Watchmaker’s staking sets
The professional watchmaker’s staking set usually contains from 80 to 120 punches and 20 stumps. More punches allow a greater variety of sizes to be handled. This is important to the watchmaker who has to work on many different makes of watches. Having the proper size punch readily available will speed up the work. For the beginner who intends to follow up watchmaking as a career, this investment should be carefully considered. The set illustrated here has 120 punches and 25 stumps and can be equipped with a friction jeweling attachment. The punches can be inverted as illustrated. As shown in the table below, it is also possible to start with a smaller set and add other punches as necessary or as you can afford them. A staking set will last a lifetime, if given average care.
Staking tool sets can be purchased in different combinations, the most common of which are listed below:
|133 punches||25 stumps|
* These sets come in boxes drilled for 120 punches and 30 stumps. Thus, you can add punches and stumps to these sets at any time.
** These sets come in boxes drilled for 60 punches and 15 stumps, enabling you to add punches and stumps to these sets at any time. They are useful starter sets.
FRICTION JEWELING ATTACHMENT
Many manufacturers of staking sets also make a friction jeweling attachment to fit the staking frame. It is more desirable to have a separate friction jeweling tool, but for those doing watch repair as a hobby or side line, this attachment will take care of most needs. With the attachment are included reamers, reamer holder and pushers. This attachment may be permanently attached to the staking frame without interfering with normal use of the tool.
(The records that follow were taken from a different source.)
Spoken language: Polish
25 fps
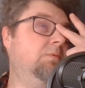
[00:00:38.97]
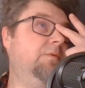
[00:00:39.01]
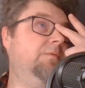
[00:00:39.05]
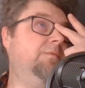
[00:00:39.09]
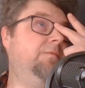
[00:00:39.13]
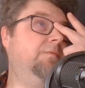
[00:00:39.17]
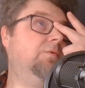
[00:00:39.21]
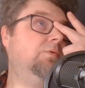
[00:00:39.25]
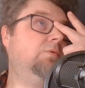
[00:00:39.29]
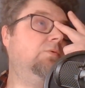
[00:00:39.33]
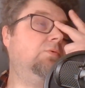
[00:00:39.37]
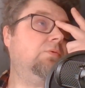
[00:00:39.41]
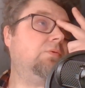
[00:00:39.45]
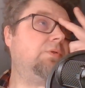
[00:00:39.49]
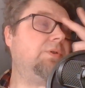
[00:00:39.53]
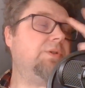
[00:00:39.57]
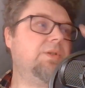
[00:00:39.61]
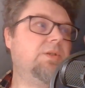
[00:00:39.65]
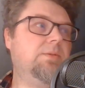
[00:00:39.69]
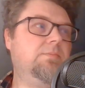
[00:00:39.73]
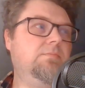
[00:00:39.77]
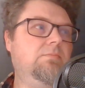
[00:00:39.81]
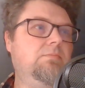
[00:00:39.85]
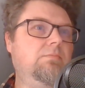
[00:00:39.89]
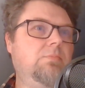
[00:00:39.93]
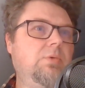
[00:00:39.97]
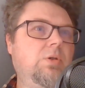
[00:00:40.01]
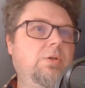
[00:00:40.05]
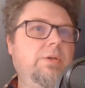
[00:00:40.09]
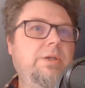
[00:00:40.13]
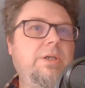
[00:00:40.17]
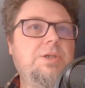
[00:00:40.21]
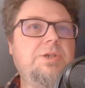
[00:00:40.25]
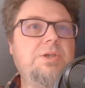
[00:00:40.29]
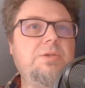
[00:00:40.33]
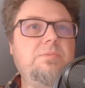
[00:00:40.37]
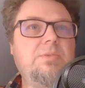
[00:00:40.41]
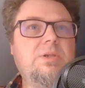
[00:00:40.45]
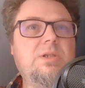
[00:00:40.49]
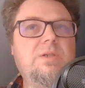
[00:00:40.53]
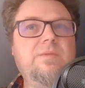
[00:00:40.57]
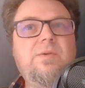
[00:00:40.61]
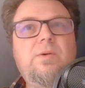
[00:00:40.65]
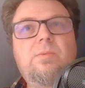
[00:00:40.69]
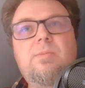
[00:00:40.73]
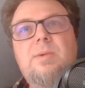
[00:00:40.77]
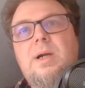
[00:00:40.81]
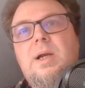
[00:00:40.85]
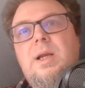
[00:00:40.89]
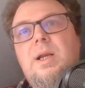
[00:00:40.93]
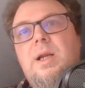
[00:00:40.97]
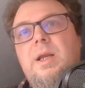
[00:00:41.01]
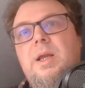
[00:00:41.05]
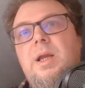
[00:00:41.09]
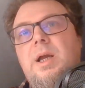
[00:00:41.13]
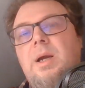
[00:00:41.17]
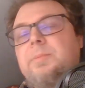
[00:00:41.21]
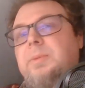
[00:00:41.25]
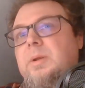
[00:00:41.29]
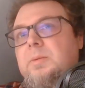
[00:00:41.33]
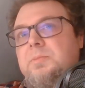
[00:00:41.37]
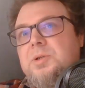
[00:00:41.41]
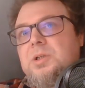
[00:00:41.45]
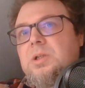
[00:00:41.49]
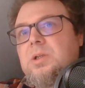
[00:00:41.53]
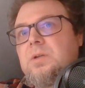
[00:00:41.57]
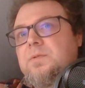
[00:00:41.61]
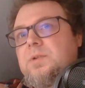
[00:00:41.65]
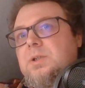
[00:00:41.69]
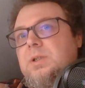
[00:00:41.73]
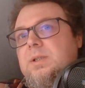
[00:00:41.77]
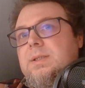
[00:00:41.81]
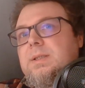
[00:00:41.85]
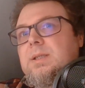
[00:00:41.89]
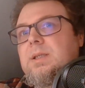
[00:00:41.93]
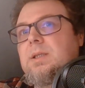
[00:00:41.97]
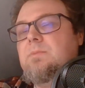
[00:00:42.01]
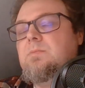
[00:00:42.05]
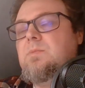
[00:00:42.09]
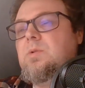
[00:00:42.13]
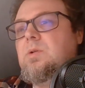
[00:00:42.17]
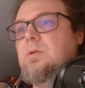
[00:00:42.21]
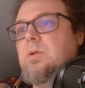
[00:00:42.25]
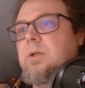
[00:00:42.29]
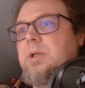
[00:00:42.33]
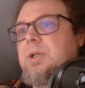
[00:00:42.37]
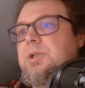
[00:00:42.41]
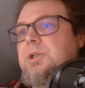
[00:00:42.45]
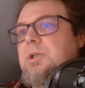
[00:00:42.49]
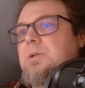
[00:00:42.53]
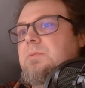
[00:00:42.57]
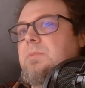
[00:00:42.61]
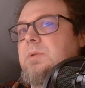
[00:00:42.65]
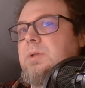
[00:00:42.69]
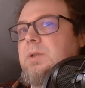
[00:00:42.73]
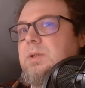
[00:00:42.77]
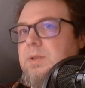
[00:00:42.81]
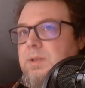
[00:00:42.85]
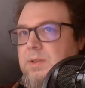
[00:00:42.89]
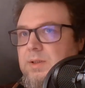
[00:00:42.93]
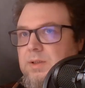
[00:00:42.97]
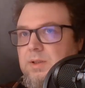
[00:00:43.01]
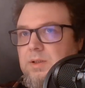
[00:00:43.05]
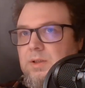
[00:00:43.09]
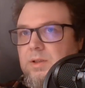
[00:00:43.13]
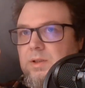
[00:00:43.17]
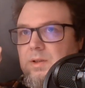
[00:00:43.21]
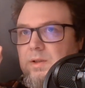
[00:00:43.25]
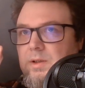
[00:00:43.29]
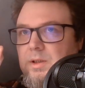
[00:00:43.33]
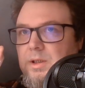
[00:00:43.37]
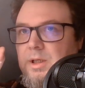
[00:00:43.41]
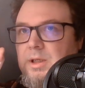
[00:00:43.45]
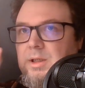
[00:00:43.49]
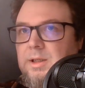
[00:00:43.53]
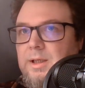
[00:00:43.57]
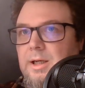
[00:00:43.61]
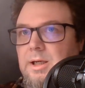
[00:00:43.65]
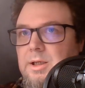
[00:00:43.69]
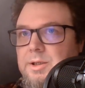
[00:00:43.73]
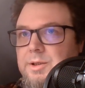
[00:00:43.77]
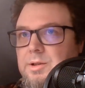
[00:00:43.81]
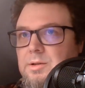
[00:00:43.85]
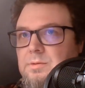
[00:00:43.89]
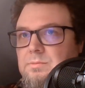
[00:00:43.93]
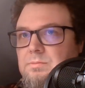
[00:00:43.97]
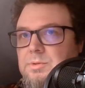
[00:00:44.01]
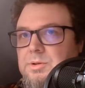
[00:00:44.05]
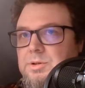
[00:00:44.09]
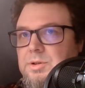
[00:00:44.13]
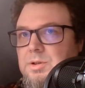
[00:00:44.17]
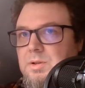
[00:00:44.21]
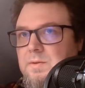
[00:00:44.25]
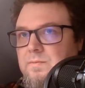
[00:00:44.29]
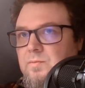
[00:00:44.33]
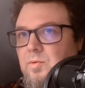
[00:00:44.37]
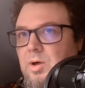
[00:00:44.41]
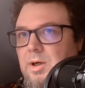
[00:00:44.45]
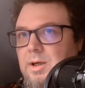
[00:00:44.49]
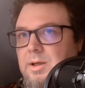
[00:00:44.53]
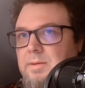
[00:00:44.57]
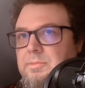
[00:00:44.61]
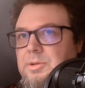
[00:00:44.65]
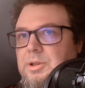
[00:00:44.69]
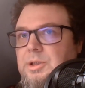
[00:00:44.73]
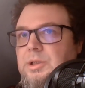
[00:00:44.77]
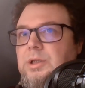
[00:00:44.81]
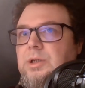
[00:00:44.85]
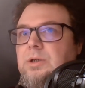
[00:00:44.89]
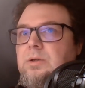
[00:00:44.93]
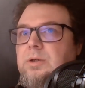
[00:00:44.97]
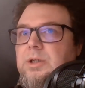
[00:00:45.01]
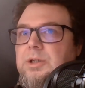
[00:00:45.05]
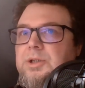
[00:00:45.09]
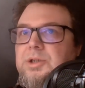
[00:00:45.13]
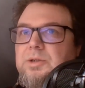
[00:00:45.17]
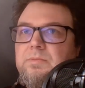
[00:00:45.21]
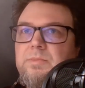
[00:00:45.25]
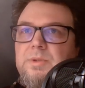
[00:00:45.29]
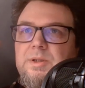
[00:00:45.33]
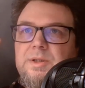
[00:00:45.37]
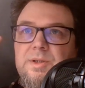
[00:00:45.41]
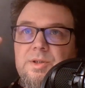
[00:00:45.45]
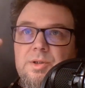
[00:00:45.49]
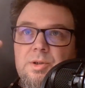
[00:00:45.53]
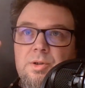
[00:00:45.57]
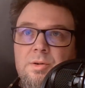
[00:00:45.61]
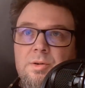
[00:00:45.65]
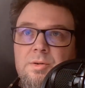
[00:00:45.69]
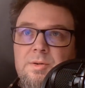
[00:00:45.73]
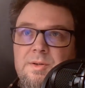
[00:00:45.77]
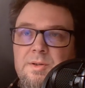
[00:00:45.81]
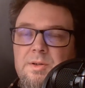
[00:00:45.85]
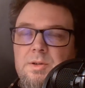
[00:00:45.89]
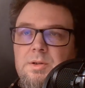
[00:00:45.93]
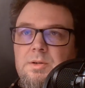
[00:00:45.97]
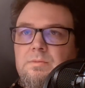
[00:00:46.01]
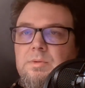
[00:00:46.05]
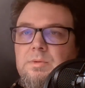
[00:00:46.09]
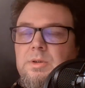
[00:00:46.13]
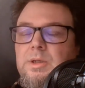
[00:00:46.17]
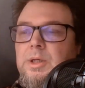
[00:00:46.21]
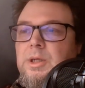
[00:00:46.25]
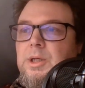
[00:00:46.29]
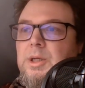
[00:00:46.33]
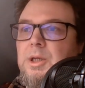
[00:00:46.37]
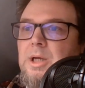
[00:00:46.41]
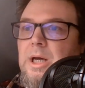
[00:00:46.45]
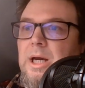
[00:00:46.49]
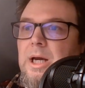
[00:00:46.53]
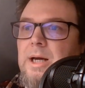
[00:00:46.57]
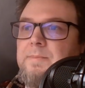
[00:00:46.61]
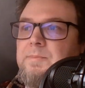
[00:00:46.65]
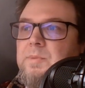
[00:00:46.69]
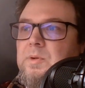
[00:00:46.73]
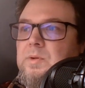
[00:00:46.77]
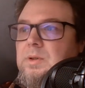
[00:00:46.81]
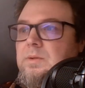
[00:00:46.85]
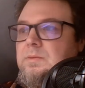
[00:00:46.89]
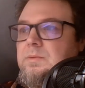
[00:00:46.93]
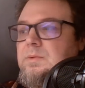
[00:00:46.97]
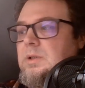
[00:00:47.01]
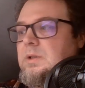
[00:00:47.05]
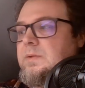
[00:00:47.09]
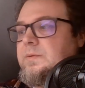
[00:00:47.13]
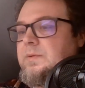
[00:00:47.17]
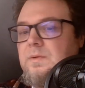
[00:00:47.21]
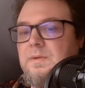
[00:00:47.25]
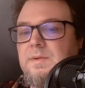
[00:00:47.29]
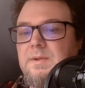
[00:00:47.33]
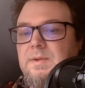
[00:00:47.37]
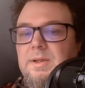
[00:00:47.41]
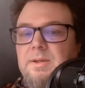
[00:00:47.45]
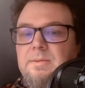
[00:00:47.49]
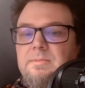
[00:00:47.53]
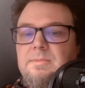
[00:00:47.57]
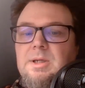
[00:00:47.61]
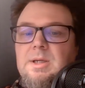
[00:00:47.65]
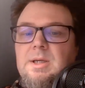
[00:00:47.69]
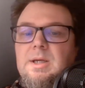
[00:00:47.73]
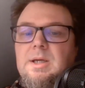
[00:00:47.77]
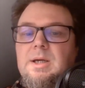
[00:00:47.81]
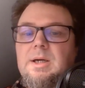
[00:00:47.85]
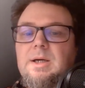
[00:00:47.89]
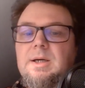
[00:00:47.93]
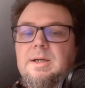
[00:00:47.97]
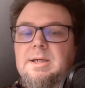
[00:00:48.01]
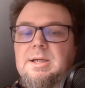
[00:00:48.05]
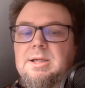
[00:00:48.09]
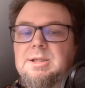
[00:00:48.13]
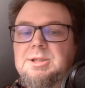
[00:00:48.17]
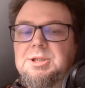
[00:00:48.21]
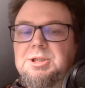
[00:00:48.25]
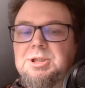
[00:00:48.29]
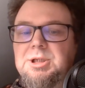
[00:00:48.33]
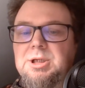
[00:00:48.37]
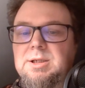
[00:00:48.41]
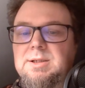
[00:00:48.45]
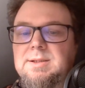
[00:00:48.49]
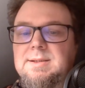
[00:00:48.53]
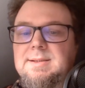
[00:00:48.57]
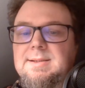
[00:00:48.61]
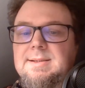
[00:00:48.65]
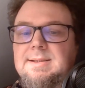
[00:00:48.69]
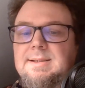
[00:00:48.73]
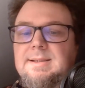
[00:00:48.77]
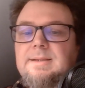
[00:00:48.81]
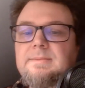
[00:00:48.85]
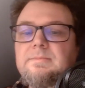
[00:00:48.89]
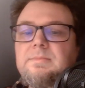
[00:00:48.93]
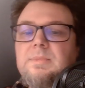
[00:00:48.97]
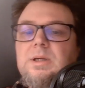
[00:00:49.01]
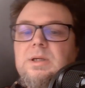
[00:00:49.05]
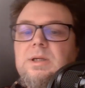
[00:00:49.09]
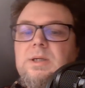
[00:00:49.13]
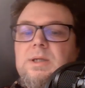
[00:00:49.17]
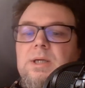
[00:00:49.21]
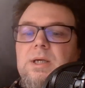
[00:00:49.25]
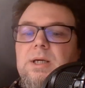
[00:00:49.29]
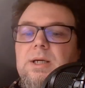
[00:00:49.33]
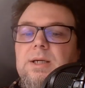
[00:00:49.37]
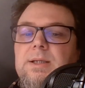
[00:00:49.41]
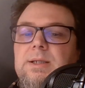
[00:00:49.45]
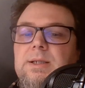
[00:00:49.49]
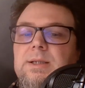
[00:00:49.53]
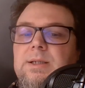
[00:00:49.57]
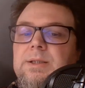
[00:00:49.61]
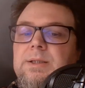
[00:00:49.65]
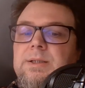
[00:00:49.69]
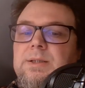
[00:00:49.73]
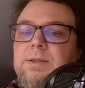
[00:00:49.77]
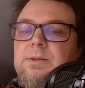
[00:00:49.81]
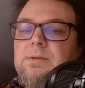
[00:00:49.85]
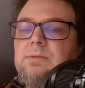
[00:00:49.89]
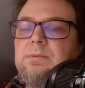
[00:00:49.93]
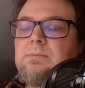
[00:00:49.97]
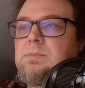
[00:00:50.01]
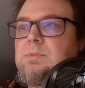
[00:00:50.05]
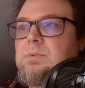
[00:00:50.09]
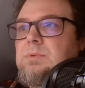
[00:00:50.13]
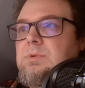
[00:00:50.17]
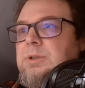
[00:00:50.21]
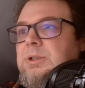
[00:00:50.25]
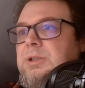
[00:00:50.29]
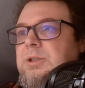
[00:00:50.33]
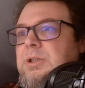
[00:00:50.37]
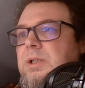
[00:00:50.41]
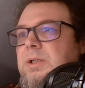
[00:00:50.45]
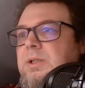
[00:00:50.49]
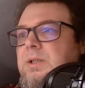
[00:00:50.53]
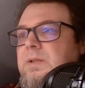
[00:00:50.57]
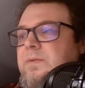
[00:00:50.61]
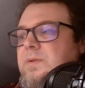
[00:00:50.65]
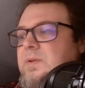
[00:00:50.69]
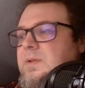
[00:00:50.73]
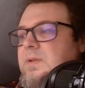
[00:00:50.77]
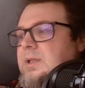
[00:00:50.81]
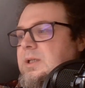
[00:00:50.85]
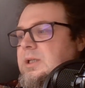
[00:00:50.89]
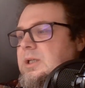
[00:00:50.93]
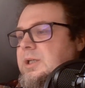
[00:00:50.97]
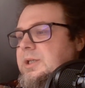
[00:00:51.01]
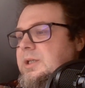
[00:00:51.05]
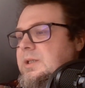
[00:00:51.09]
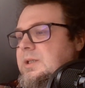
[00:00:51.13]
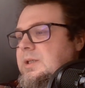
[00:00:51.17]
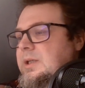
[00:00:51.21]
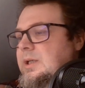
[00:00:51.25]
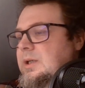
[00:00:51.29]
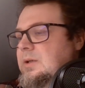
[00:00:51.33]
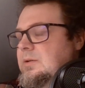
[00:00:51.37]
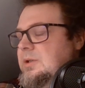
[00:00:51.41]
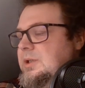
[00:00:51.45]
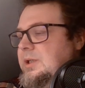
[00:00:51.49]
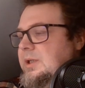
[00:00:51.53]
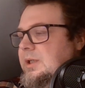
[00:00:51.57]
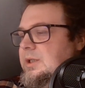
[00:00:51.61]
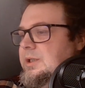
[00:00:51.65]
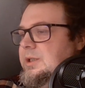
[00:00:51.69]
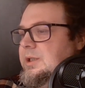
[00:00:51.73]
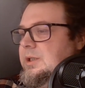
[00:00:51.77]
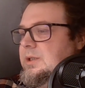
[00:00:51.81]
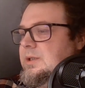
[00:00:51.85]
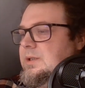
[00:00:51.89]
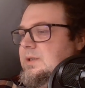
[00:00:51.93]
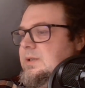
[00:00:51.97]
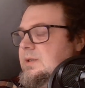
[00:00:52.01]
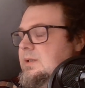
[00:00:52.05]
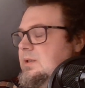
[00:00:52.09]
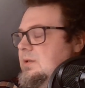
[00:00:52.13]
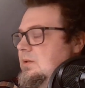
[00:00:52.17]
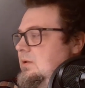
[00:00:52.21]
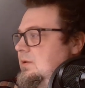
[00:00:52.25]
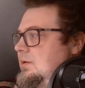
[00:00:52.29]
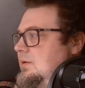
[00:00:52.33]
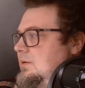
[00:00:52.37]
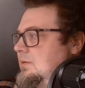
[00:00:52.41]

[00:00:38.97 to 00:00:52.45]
futuryzm kojarzymy z dwoma krajami. Przede wszystkim kojarzymy z Italią, czyli z Włochami i kojarzymy z Rosją, a potem ze Związkiem Radzieckim. E, jeżeli Związek Radziecki jakoś tak nie jest e,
This tool, used in the removal of single or double rollers, is designed for use with the staking tool. The illustrated tool has three adjustable stumps in different sizes which allows the tool to be used to remove rollers in practically any size watch.
This tool, also designed for use with the staking tool, is used in the removal of riveted balance staffs. The staff and wheel are placed on the die plate in a hole just large enough to accommodate the hub of the staff. Using the screw adjustment on the staff remover, the arms of the wheel are pressed down firmly against the die plate, thus preventing the arms from bending when the staff is driven out.
(A more desirable method than this of re-moving a balance staff, is to place it in a lathe and cut away the hub. This method minimizes the chance of damage to the wheel.)
This brass hammer is used with the staking tool. A steel hammer should never be used as it will damage the punches. About 3 oz. weight is the proper size hammer.